New research from the University of Virginia School of Medicine and Virginia Commonwealth University have revealed that a blood test currently used to determine the health and well-being of patients undergoing dialysis treatment may be producing inconsistent results.
This test is administered by physicians to help them make informed decisions about patient care, meaning these inconsistencies could prove detrimental to a patient’s well-being. Dr. Emaad Abdel-Rahman, a nephrologist for the University of Virginia Health System, commented “We base lots of our decisions on lab parameters, and they have to be as accurate as possible. Obviously, this puts a shadow on the results, and these are not as clear as they could be. You really don’t know how to base a decision.” Researchers evaluated 24 separate testing methods that analyze dialysis patients’ levels of serum and plasma albumin. These levels are needed to evaluate the nutritional status, kidney function, and fluid balance of patients.
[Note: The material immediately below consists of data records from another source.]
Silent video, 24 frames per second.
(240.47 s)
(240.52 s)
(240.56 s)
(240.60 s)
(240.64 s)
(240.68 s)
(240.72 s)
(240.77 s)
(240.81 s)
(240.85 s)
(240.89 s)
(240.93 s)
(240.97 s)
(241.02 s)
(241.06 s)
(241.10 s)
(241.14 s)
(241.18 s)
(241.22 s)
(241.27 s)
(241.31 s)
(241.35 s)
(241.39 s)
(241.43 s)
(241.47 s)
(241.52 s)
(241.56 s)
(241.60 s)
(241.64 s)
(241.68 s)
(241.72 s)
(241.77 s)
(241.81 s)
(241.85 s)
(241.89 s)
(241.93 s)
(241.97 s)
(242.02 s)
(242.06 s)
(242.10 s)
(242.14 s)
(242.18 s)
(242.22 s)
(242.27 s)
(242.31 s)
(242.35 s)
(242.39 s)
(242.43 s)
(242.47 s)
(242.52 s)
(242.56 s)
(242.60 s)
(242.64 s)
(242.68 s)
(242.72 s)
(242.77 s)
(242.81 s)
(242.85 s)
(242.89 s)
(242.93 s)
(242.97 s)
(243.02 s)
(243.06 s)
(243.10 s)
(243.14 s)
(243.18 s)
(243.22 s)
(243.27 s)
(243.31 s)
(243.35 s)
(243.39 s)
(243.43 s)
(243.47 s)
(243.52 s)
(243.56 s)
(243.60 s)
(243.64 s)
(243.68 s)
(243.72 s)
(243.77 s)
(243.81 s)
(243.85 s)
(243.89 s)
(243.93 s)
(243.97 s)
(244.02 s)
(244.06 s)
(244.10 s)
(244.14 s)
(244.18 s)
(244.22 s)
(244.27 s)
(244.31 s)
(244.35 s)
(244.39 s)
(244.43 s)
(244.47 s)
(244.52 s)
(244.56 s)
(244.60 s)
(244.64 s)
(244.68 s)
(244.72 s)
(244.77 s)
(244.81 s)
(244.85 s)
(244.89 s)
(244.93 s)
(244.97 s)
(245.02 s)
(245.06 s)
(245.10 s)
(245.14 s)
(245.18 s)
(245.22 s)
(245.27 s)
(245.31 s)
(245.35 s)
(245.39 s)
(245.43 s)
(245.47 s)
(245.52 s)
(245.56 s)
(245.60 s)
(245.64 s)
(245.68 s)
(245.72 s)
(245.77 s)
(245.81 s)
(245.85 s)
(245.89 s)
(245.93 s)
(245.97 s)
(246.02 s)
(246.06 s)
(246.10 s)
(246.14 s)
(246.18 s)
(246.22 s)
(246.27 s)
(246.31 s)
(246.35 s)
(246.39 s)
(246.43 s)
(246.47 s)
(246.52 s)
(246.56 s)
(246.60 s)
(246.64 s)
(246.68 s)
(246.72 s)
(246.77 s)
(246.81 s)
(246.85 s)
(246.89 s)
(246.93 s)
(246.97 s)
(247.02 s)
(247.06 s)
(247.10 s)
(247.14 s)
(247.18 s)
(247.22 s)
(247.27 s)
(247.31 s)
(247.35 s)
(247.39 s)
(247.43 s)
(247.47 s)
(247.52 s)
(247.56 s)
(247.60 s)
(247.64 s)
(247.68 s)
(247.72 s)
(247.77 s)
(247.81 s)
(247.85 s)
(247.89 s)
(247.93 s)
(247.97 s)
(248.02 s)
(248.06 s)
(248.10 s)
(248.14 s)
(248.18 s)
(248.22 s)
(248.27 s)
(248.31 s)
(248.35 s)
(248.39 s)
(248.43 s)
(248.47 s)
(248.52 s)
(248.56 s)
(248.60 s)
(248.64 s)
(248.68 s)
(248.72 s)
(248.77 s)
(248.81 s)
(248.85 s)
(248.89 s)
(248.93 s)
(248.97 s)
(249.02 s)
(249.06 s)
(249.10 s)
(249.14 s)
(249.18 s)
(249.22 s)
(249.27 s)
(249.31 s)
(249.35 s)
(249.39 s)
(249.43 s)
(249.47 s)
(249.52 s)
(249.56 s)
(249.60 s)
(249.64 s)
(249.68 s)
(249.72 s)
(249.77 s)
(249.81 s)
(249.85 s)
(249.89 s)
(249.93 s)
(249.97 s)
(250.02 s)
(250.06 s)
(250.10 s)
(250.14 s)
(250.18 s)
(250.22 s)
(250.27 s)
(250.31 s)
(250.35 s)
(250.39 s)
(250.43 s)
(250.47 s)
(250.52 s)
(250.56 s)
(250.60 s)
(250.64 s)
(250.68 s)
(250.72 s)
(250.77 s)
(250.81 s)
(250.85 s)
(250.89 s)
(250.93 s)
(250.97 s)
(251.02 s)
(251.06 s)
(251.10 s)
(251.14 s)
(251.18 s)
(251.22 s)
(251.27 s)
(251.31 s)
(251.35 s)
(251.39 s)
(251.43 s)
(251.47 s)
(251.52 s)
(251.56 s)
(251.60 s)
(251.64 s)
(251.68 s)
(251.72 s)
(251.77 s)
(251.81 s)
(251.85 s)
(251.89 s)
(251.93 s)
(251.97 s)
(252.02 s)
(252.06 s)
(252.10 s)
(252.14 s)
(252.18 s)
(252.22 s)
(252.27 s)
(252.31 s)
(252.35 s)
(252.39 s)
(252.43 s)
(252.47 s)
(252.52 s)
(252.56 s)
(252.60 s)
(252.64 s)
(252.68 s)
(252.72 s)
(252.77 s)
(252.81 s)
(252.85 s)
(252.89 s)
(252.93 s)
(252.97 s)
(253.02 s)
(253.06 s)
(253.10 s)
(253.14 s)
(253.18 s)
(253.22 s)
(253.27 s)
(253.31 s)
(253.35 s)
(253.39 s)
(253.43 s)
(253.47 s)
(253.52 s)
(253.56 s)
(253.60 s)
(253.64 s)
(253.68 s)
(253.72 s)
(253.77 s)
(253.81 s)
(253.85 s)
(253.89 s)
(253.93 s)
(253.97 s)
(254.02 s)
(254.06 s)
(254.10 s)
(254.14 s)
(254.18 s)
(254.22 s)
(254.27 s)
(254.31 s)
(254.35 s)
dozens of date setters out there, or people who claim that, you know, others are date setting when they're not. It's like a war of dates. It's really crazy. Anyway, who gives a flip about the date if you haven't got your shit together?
The results of these tests varied and were inconsistent, allowing researchers to conclude that doctors’ interpretations of their results are compromised. Dr. David Burns commented on the implications that these inconsistent results could have on patient care, stating “Patients who don’t meet [albumin goals] have to go on nutritional interventions, which are expensive… It just puts more burden on patients who already have huge burdens… We know for a fact that this [albumin levels] correlates with mortality.” Given that inconsistent results can result in unnecessary interventions that are expensive, or an incorrect assessment of well-being that may potentially lead to death, these tests must be reevaluated and redesigned in order to increase accuracy and consistency.
There are two main types of blood tests doctors use to evaluate a dialysis patients’ well-being—they’re known as BCG and BCP. Researchers found that all BCG tests were unsatisfactory, while eight of the 12 BCP tests were deemed acceptable. Due to these results, researchers are urging doctors to use these eight tests exclusively when evaluating a patients’ albumin levels in order to obtain more consistent results. They also recommend that the guidelines for the care of dialysis methods are altered to consider the variations found in different testing methods.